SEC gives Chinese companies recent requirements for U.S. IPO disclosures

SEC-gives-Chinese-companies-recent-requirements-for-U.S.-IPO-disclosures

August 25, 2021: According to a document seen by Reuters and people, the U.S. Securities and Exchange Commission has started to issue new disclosure requirements to Chinese companies that seek to list in New York as part of a push to the investor awareness of the risks involved known with the matter.

Some Chinese companies have now begun to receive detailed instructions from the SEC about greater disclosure of their use of offshore vehicles called variable interest entities for IPOs, implications for investors, and the risk that Chinese authorities will interfere with the company operations.

Chinese listings in the U.S came to a standstill after the SEC freeze. Last month, SEC Chair Gary Gensler asked for a “pause” in U.S. initial public offerings of Chinese companies and sought transparency about these issues.
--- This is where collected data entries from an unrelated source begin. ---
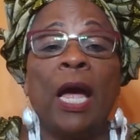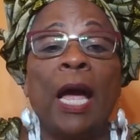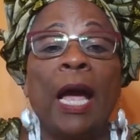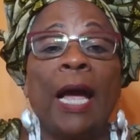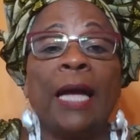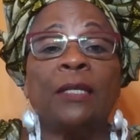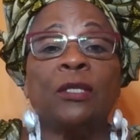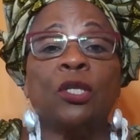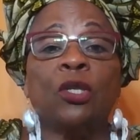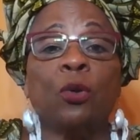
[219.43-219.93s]

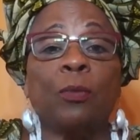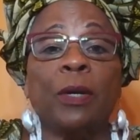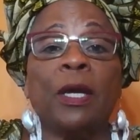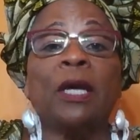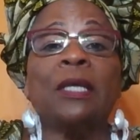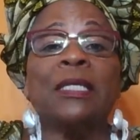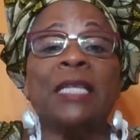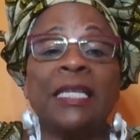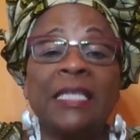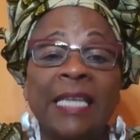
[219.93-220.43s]
And so
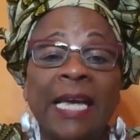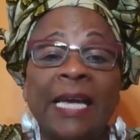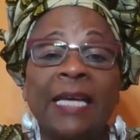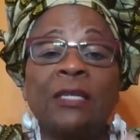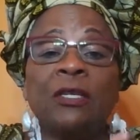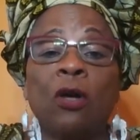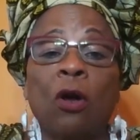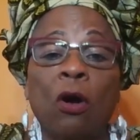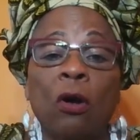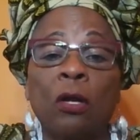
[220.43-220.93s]
because it
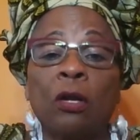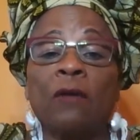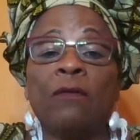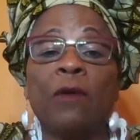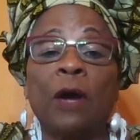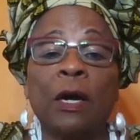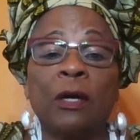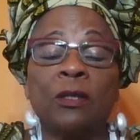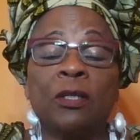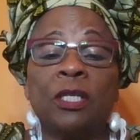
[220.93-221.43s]
takes all of
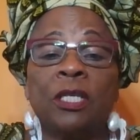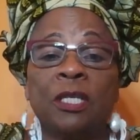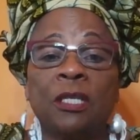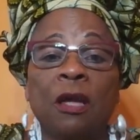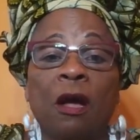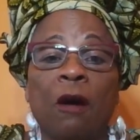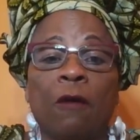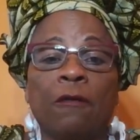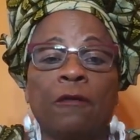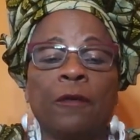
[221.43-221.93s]
our
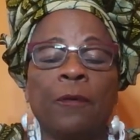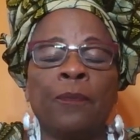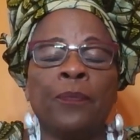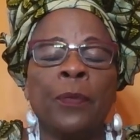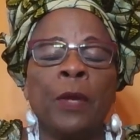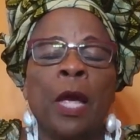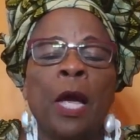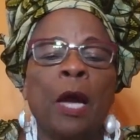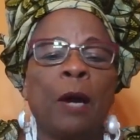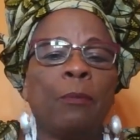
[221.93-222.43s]
stuff.
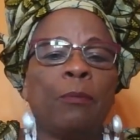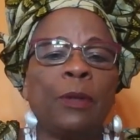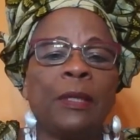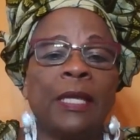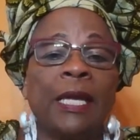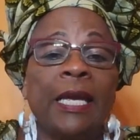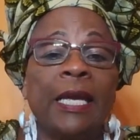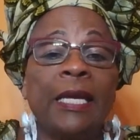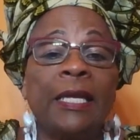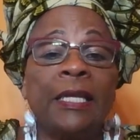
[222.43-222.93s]

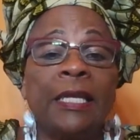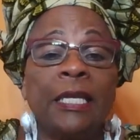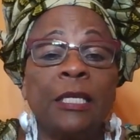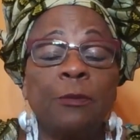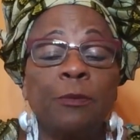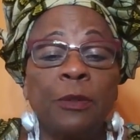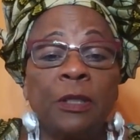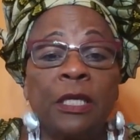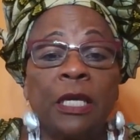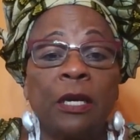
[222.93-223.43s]
But in
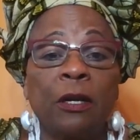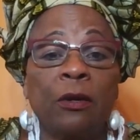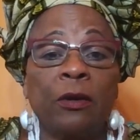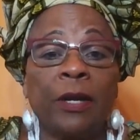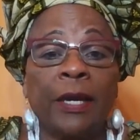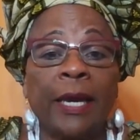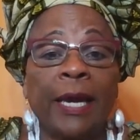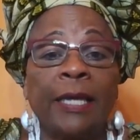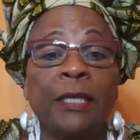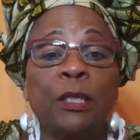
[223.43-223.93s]
this
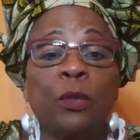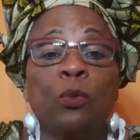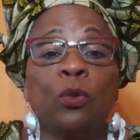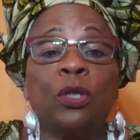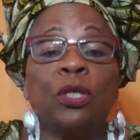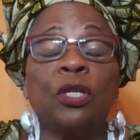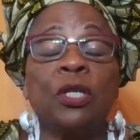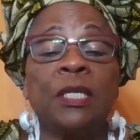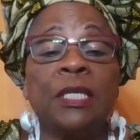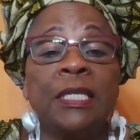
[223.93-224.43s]
particular case, it
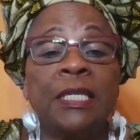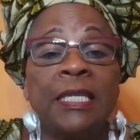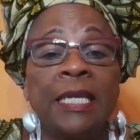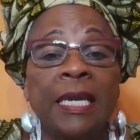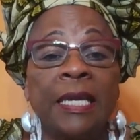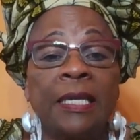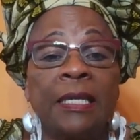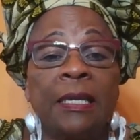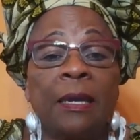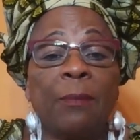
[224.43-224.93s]
was to
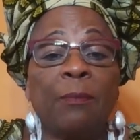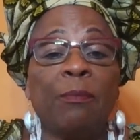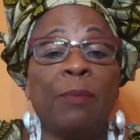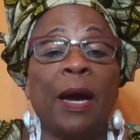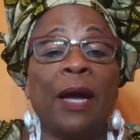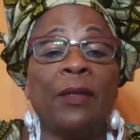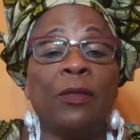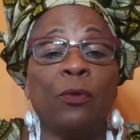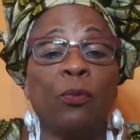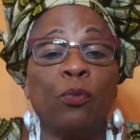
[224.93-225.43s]
sit
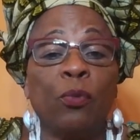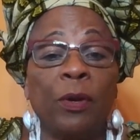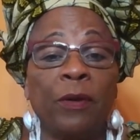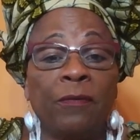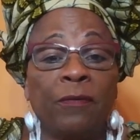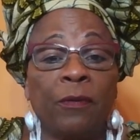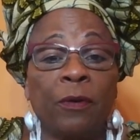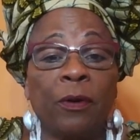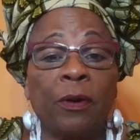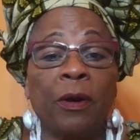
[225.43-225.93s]
by the
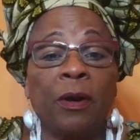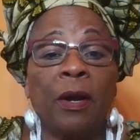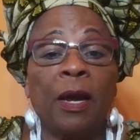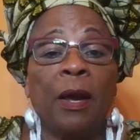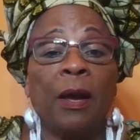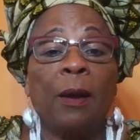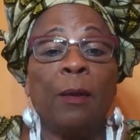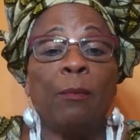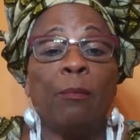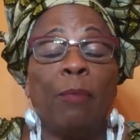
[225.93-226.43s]
river,
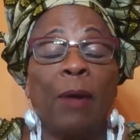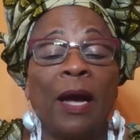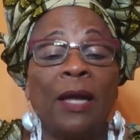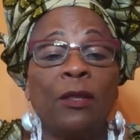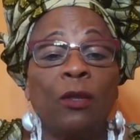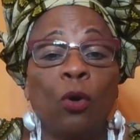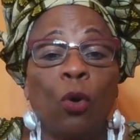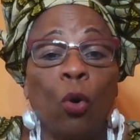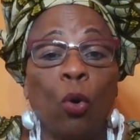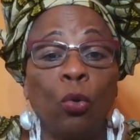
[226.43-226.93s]
by
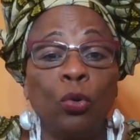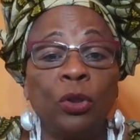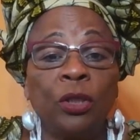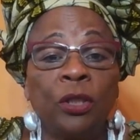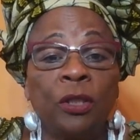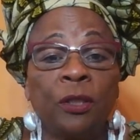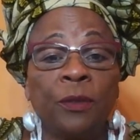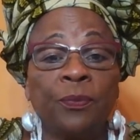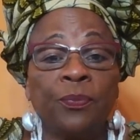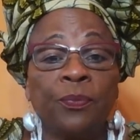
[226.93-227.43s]
the
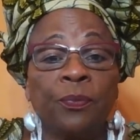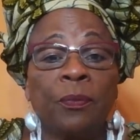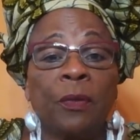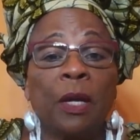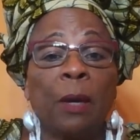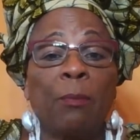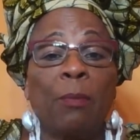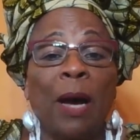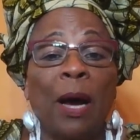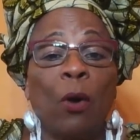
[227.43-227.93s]
ocean,
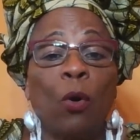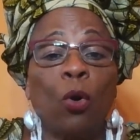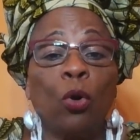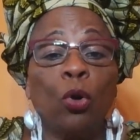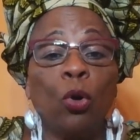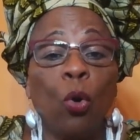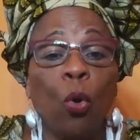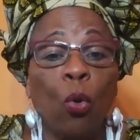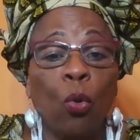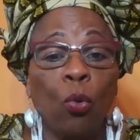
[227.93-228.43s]
by
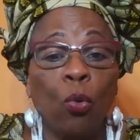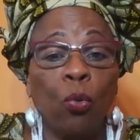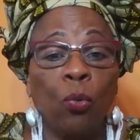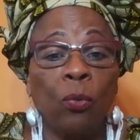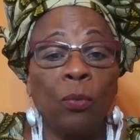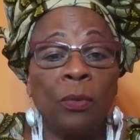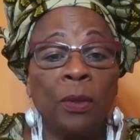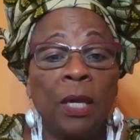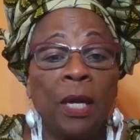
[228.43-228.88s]
Olokun,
In a few months in 2020, listings reached a record $12.8 billion as Chinese companies capitalized on the soaring U.S. stock market.

“Please describe the type of corporate structure that may affect investors and the value of their investment, which indicates how and why the contractual arrangements may be less effective than direct ownership, and the company may incur substantial costs to enforce the terms of the arrangements,” said one SEC letter was seen by Reuters.

The SEC has asked Chinese companies to disclose that “investors may never directly hold equity interests in the Chinese operating company” in the letter. Many Chinese VIEs are incorporated in tax havens like the Cayman Islands. Gensler has said there are too many questions about how money flows through these entities.

The source said that the SEC has also provided disclosure requirements about the risk of Chinese regulators intervening with company data security policies. In the previous month, just days after the blockbuster IPO of Didi Global, Chinese regulators have banned the ride-sharing giant from signing up new users. This move after by crackdowns on technology and private education companies.

The SEC has asked some companies for more details in cases where they do not comply with the U.S. Holding Foreign Companies Accountable Act on accounting disclosures to regulators. China has prevented companies from sharing the work of their auditors with the U.S. Public Company Accounting Oversight Board.

The SEC’s move represents the latest salvo by U.S. regulators against corporate China, which has frustrated Wall Street with its reluctance to submit to U.S. auditing standards and improve the governance of companies held closely by founders.

The SEC is under pressure to finalize rules on delisting Chinese companies that do not comply with U.S. auditing requirements.